§ **WHAT TO PRODUCE**: The entries below contain pictures. Write out only the lines from the line with "[3:35.09-3:36.09]" up to and including the line with "Transcript: which is", exactly, without them.

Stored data

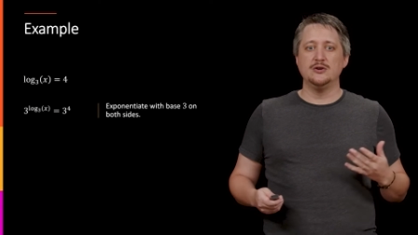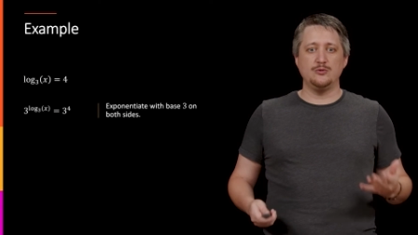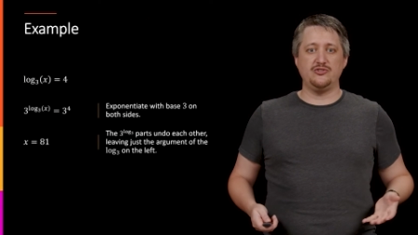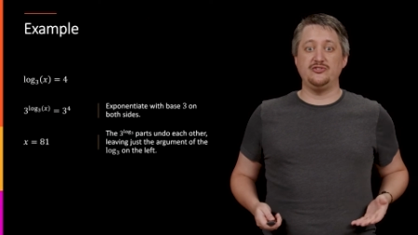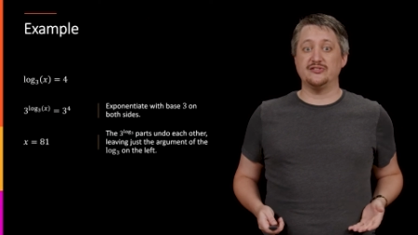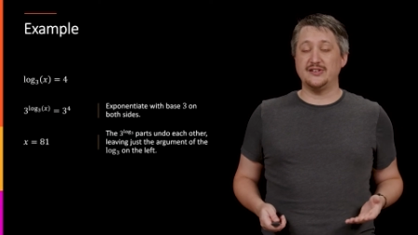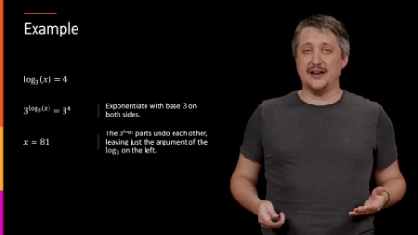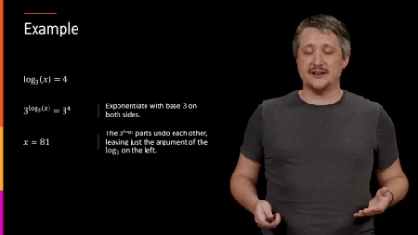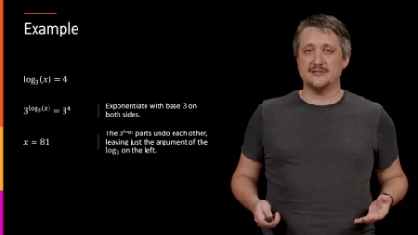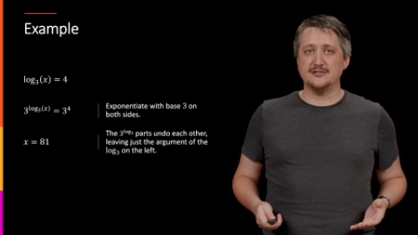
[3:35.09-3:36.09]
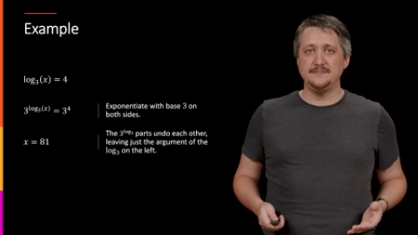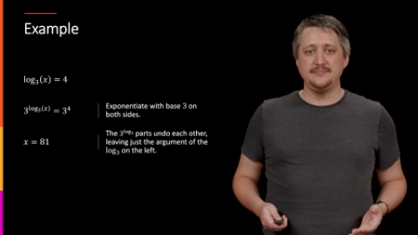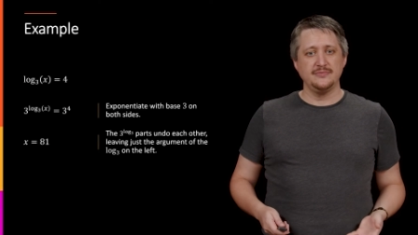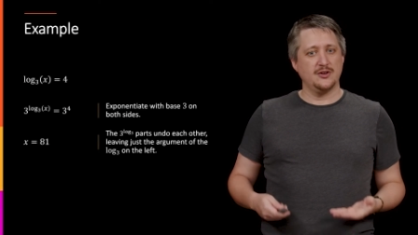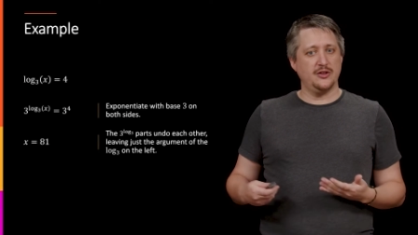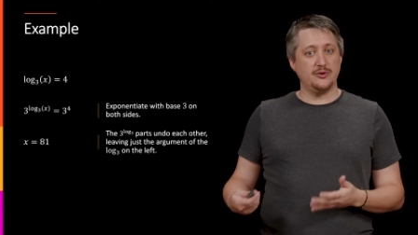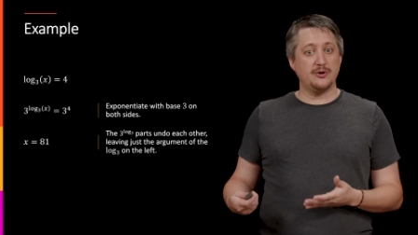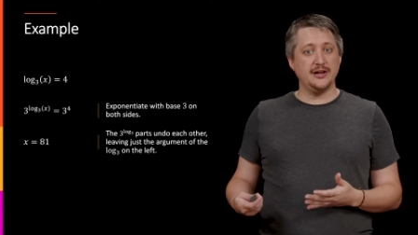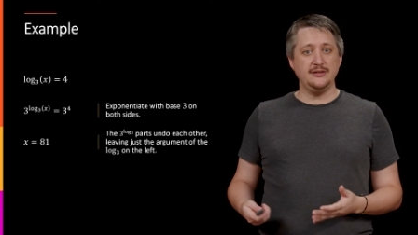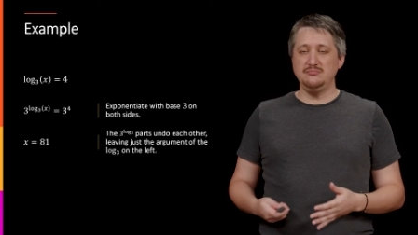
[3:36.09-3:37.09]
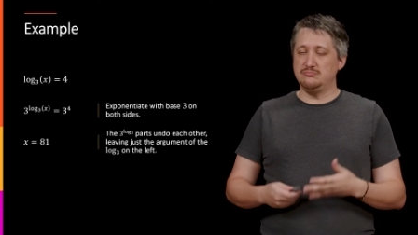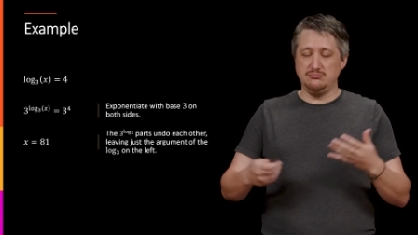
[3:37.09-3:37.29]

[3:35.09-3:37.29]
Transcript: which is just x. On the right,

...

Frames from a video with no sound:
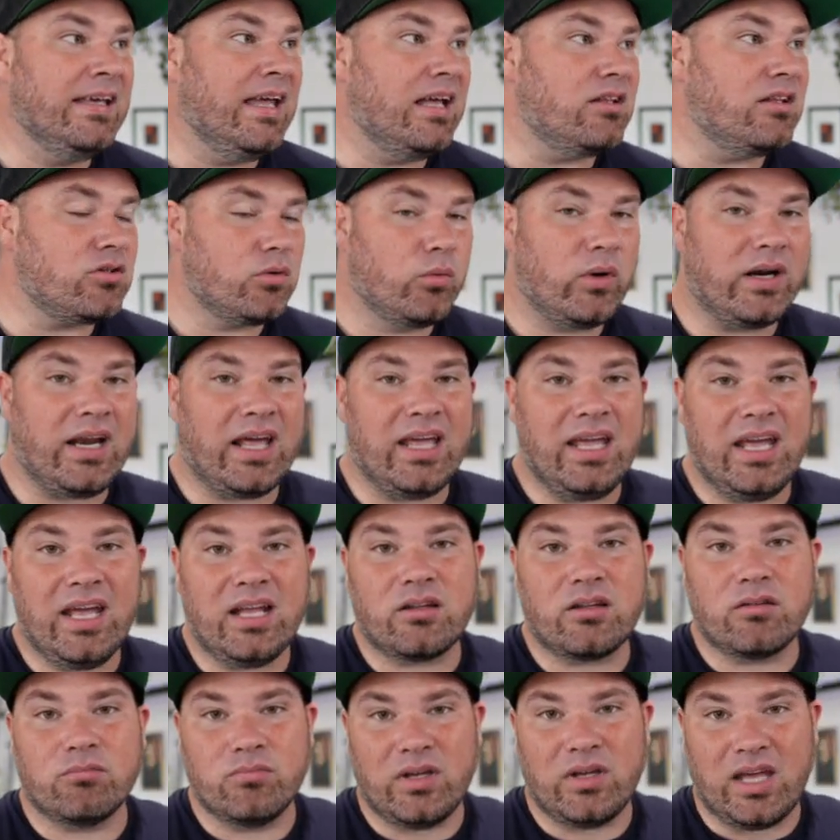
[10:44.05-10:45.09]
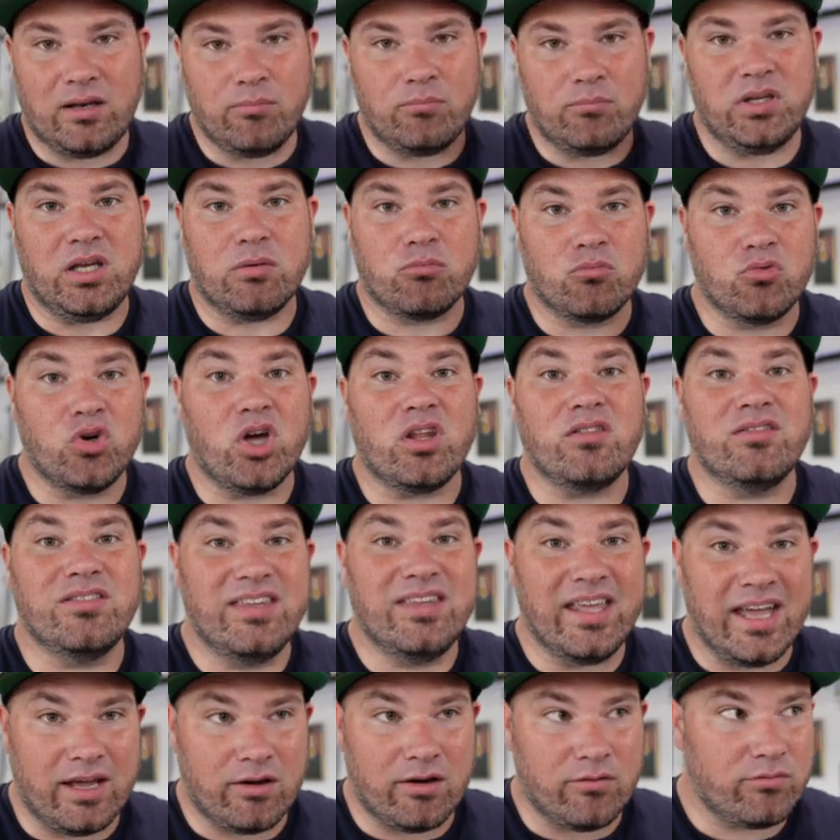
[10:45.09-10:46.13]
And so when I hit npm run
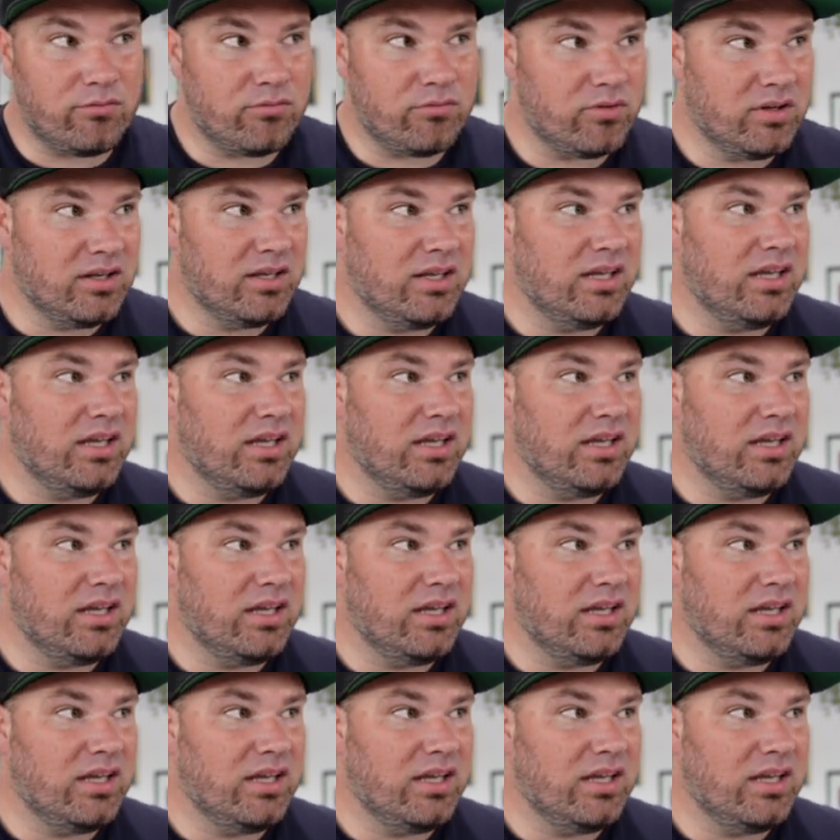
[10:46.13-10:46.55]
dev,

--

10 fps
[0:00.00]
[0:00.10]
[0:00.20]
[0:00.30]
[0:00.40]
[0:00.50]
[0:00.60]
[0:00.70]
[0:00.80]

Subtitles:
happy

§ **WRITTEN SOLUTION**:
[3:35.09-3:36.09]
[3:36.09-3:37.09]
[3:37.09-3:37.29]

[3:35.09-3:37.29]
Transcript: which is just x. On the right,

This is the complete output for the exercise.